Bug #18070
closedTags containing a double space (maybe multiple spaces) are not searchable
100%
Description
The tags saved in the GRSF-ADMIN Catalogue like:
Code 21.3.P.s System FAO Name Atlantic Northwest 21.3.P.s Code 21.3.L System FAO Name Atlantic Northwest 21.3.L
that have a double space (maybe multiple spaces) in the tag value (in the above example the double space between 'Northwest' and '21.3.P.s', 'Northwest' and '21.3.L'), are not searchable by using the filtering for tags (provided by CKAN). This case generates an error in the CKAN querying system.
We must identify where the bug is located in the CKAN source code: either fix it directly or upgrade the CKAN version to fix it
Files
Updated by Francesco Mangiacrapa over 5 years ago
- Status changed from New to Feedback
- % Done changed from 0 to 100
The bug reported by @aureliano.gentile@fao.org
We are currently encountering a strange behavior with GRSF tags.
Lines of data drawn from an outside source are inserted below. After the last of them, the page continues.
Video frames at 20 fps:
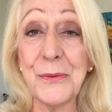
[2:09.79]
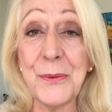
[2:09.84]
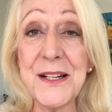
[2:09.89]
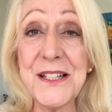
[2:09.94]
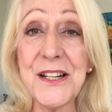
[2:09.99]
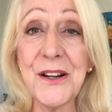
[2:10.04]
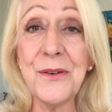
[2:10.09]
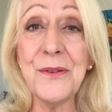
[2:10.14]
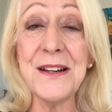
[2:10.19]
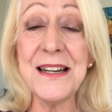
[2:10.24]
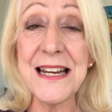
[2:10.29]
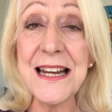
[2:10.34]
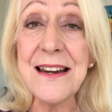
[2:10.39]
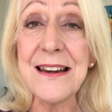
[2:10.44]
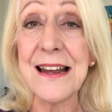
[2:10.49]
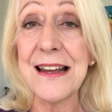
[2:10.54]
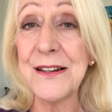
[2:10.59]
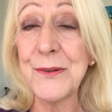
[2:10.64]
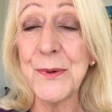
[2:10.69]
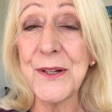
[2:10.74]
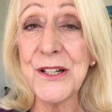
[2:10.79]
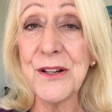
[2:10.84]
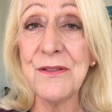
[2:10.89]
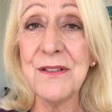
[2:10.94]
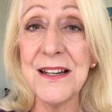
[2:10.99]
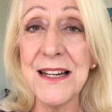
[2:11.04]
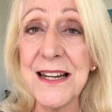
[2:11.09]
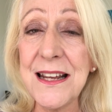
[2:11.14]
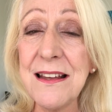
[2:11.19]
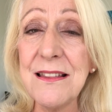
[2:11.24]
We don't need it. We don't
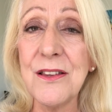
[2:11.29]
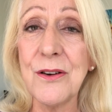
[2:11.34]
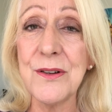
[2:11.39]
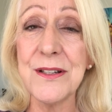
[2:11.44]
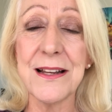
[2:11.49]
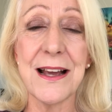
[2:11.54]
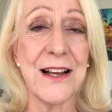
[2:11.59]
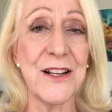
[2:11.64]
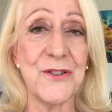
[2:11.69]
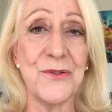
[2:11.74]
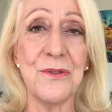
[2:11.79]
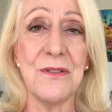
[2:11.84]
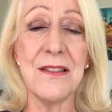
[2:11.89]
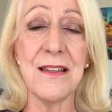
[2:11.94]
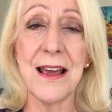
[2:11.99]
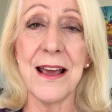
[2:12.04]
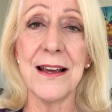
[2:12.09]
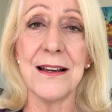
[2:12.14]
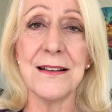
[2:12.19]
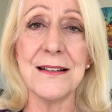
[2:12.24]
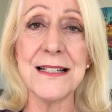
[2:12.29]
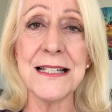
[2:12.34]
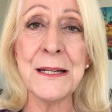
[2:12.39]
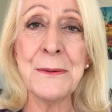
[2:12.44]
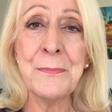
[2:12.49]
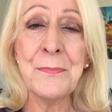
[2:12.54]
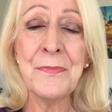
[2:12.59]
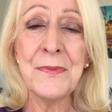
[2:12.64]
need those extra things.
When filtering using the species and area tag there are no records
available, but when removing the area tag the record shows up again.Please see the below examples where there are issues with these GRSF
tags.Short Name: Atlantic herring - Fortune Bay GRSF
Semantic identifier: asfis:HER+fao:21.3.P.S
Record URL:
http://data.d4science.org/ctlg/GRSF_Admin/9358b94d-c26a-3dbb-bbea-8ca8d946118b
[1]When filtering by the tag “Code HER Classification System ASFIS
Scientific Name Clupea harengus” the result shows, but when
including the tag “Code 21.3.P.s System FAO Name Atlantic Northwest
21.3.P.s” there is no such record.Another such record is the following:
Short Name: Atlantic herring - Bonavista - Trinity bay
GRSF Semantic identifier: asfis:HER+fao:21.3.L
Record URL:
http://data.d4science.org/ctlg/GRSF_Admin/f6b8e3f4-8413-3b5b-87dc-35e853bfdcd8
[2]
should be fixed on GRSF
and GRSF-ADMIN
. Please, Aureliano, could you confirm (and if OK), close this ticket?
I just released on production a patch (to the CKAN source code, see #18090) that should solve the filtering performed by Tags with more spaces.
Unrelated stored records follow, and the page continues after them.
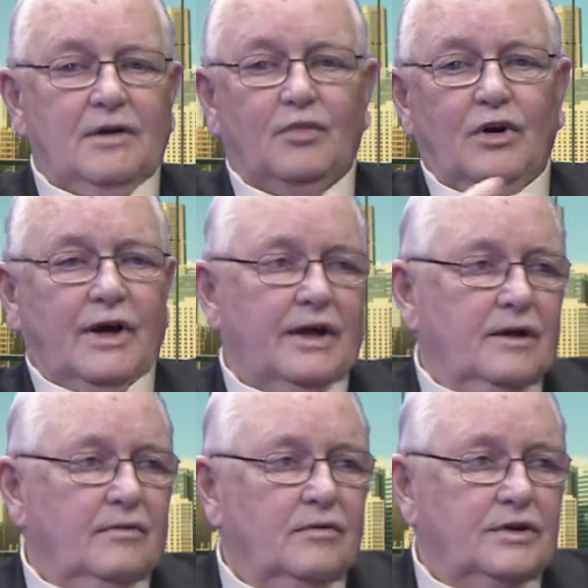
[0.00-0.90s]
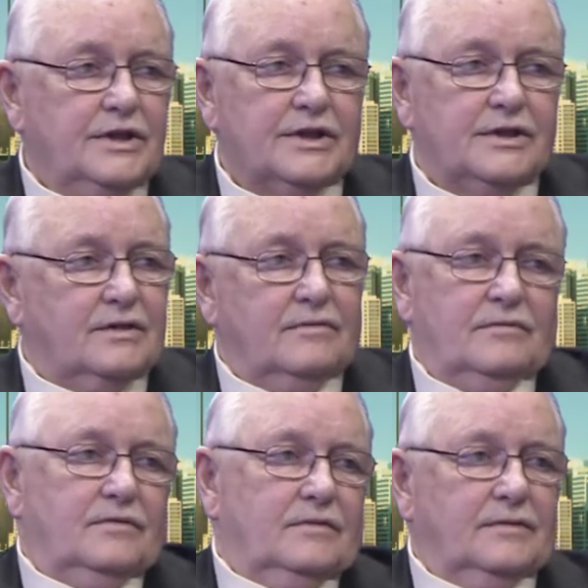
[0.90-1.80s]
boy, we're just
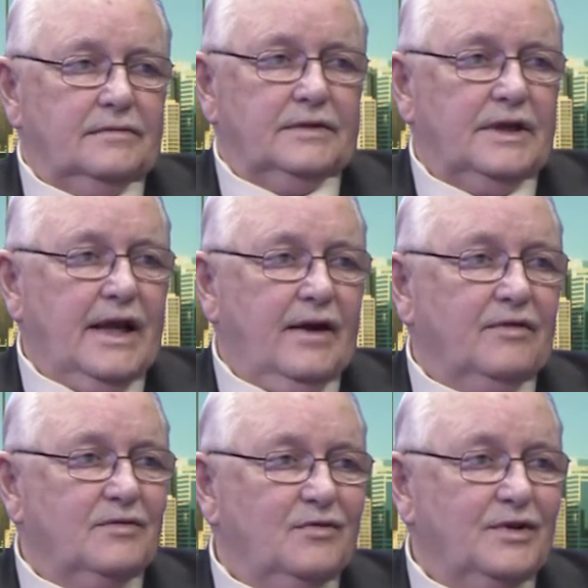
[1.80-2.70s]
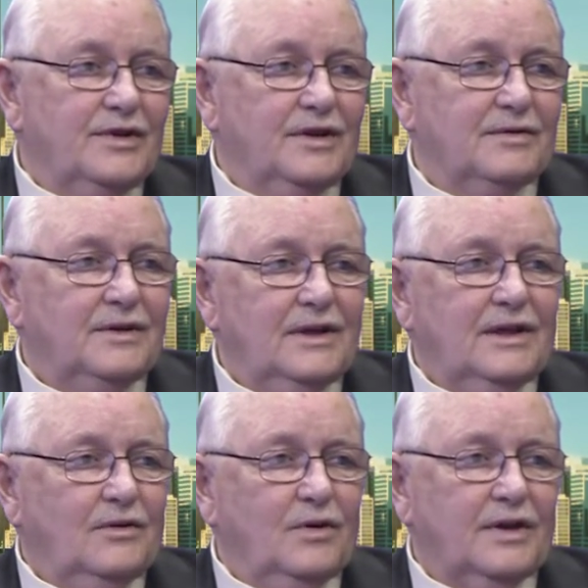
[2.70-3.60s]
in heaven with the,
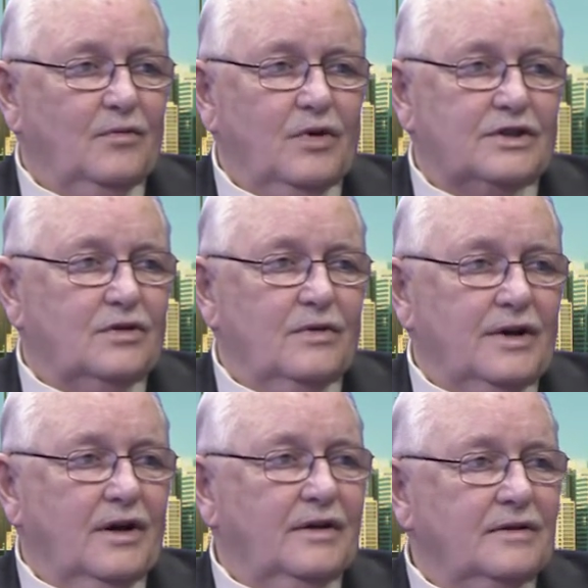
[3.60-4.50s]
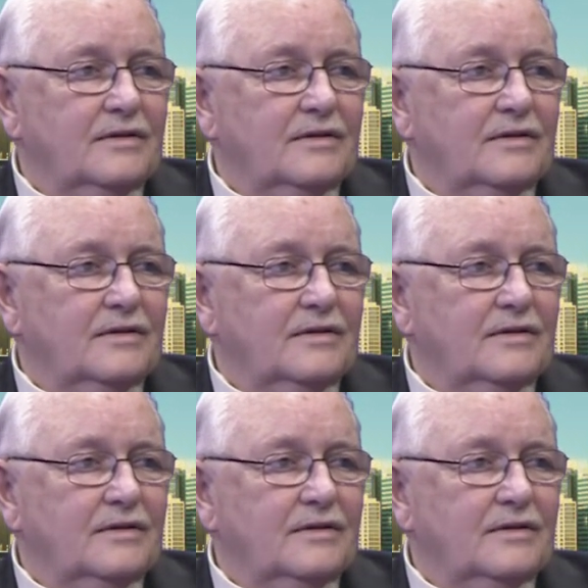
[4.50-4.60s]
what, what's going on.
Updated by Aureliano Gentile over 5 years ago
Sorry for the delayed answer but we were busy with the FAO Symposium then I was on duty travel.
I checked the above examples and seems fine.
Also, in the tag list, I see that those tags are no longer duplicated, am I correct?
If so, then the ticket can be closed unless other comments.
Updated by Francesco Mangiacrapa over 5 years ago
Hi Aureliano,
Aureliano Gentile wrote:
Sorry for the delayed answer but we were busy with the FAO Symposium then I was on duty travel.
don't worry...
I checked the above examples and seems fine.
Also, in the tag list, I see that those tags are no longer duplicated, am I correct?
I've not performed any action regarding the tag list and tags duplicated... I identified and fixed a bug (for tag containing multiple spaces, see #18090, those tags now are searchable) in the querying system provided by CKAN.
If you notice repeated tags in the tag list (belonging to the same GRSF record), please provide us with the record/s involved and we will take actions needed to check the issue in the source json or grsf updater service.
If so, then the ticket can be closed unless other comments.
In my opinion, this ticket can be closed.
Updated by Aureliano Gentile over 5 years ago
Thanks, for example these two tags are the same but they do retrive different records:
Code BLU Classification System ASFIS Scientific Name Pomatomus saltatrix
Code BLU Classification System ASFIS Scientific Name pomatomus saltatrix
See also attached screenshots.
They are written in a different way, where "Pomatomus" is in upper case or lower case but they are the same.
I copy @marketak@ics.forth.gr , he may advice since this is also a content related issue.
In any case, all tags with scientific names should have the first letter of the first word in capital and all the rest in lower case.
Regarding TAG creation, upper or lower case could be ignored. But I understand it is not straight forward to build the rule identifying the right way to do it. Unless we put everything in upper case or in lower case...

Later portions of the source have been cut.